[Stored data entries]
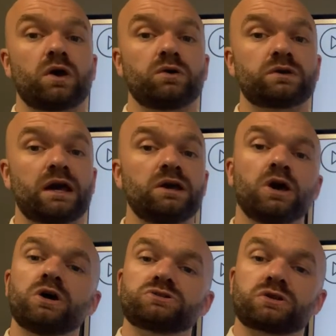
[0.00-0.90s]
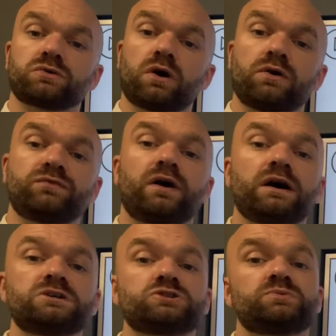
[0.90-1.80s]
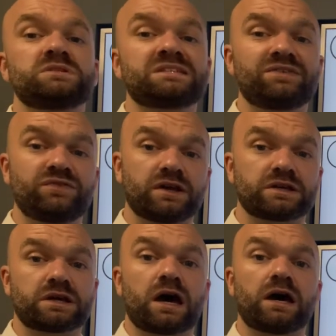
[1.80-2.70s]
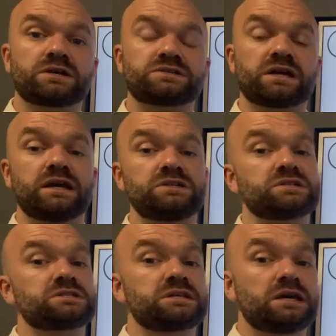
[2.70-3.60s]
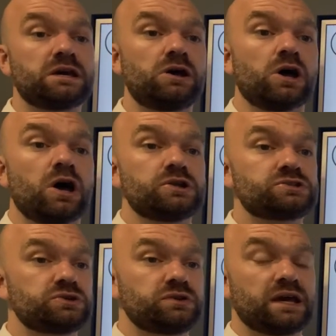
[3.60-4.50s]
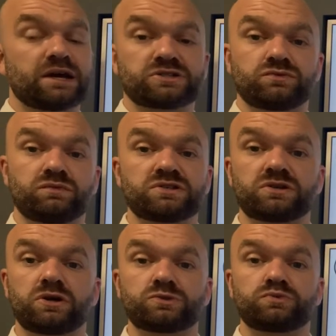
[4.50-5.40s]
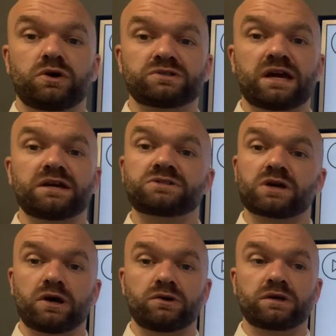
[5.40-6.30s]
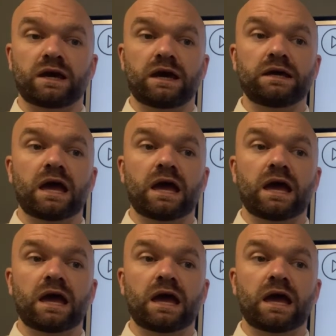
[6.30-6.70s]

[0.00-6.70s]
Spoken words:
Okay, so there are 5 specific stages here to the action research project. Okay,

■ What needs to be done ■
Print every record above exactly, with no pictures.

■ Written answer ■
[0.00-0.90s]
[0.90-1.80s]
[1.80-2.70s]
[2.70-3.60s]
[3.60-4.50s]
[4.50-5.40s]
[5.40-6.30s]
[6.30-6.70s]

[0.00-6.70s]
Spoken words:
Okay, so there are 5 specific stages here to the action research project. Okay,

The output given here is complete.